Work instructions — Reproduce the listing that follows character for character, excluding its pictures.

Data supplied —

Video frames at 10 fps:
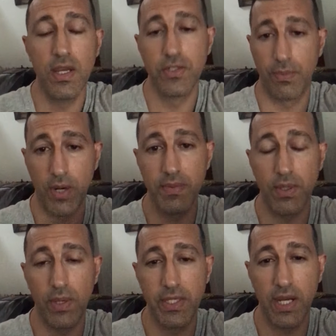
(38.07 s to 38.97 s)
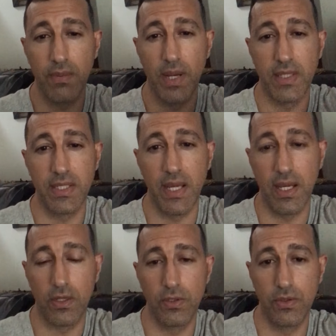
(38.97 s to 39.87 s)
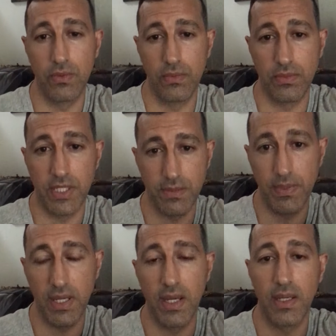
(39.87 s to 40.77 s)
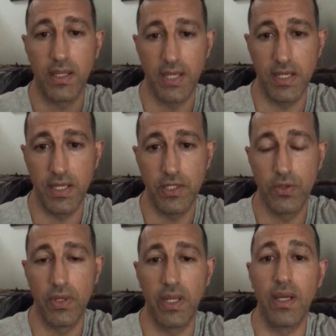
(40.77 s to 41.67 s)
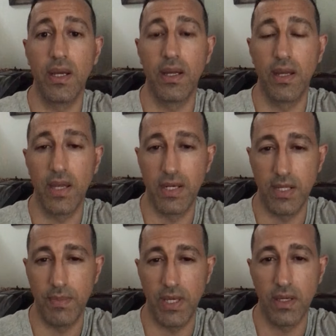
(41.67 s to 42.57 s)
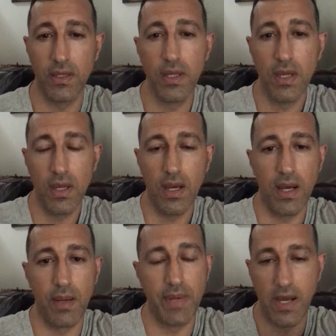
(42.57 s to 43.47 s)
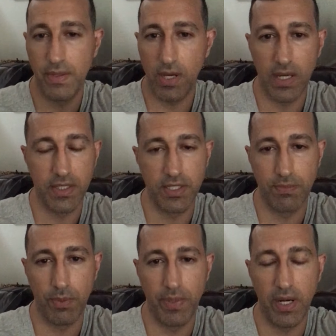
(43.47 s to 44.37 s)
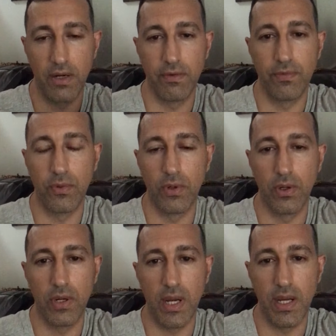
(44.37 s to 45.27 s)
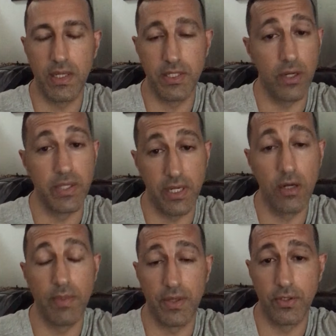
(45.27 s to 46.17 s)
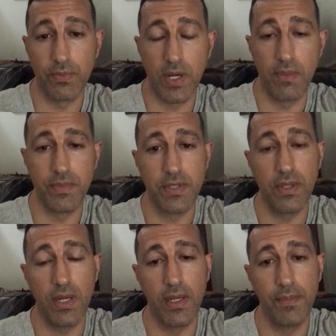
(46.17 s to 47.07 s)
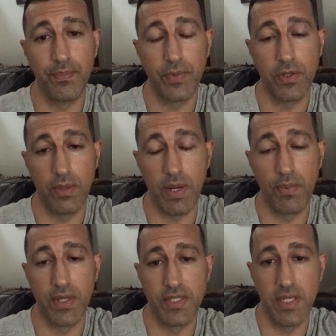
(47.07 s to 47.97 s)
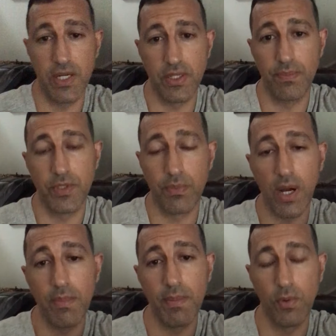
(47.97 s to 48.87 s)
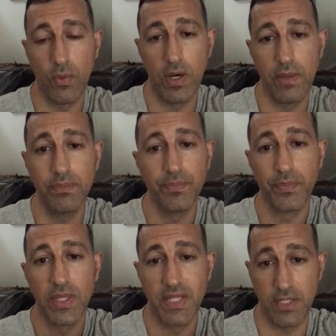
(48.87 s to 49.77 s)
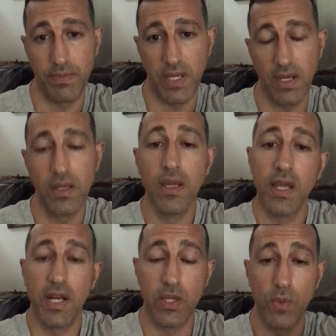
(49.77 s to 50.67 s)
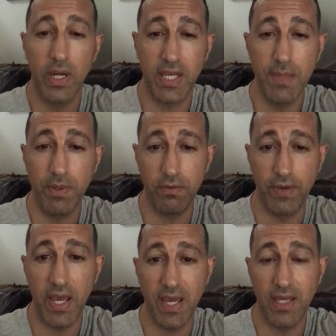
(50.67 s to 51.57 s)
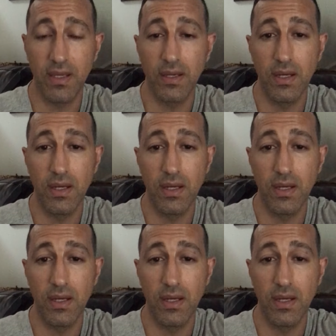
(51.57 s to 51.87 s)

So the problems I want to talk about today include dyspnea, kidney injury, anemia. Now the audience is prepared for to hear about those problems during my presentation. So problem number one, dyspnea, and you want to keep it vague.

Expected output —
Video frames at 10 fps:
(38.07 s to 38.97 s)
(38.97 s to 39.87 s)
(39.87 s to 40.77 s)
(40.77 s to 41.67 s)
(41.67 s to 42.57 s)
(42.57 s to 43.47 s)
(43.47 s to 44.37 s)
(44.37 s to 45.27 s)
(45.27 s to 46.17 s)
(46.17 s to 47.07 s)
(47.07 s to 47.97 s)
(47.97 s to 48.87 s)
(48.87 s to 49.77 s)
(49.77 s to 50.67 s)
(50.67 s to 51.57 s)
(51.57 s to 51.87 s)

So the problems I want to talk about today include dyspnea, kidney injury, anemia. Now the audience is prepared for to hear about those problems during my presentation. So problem number one, dyspnea, and you want to keep it vague.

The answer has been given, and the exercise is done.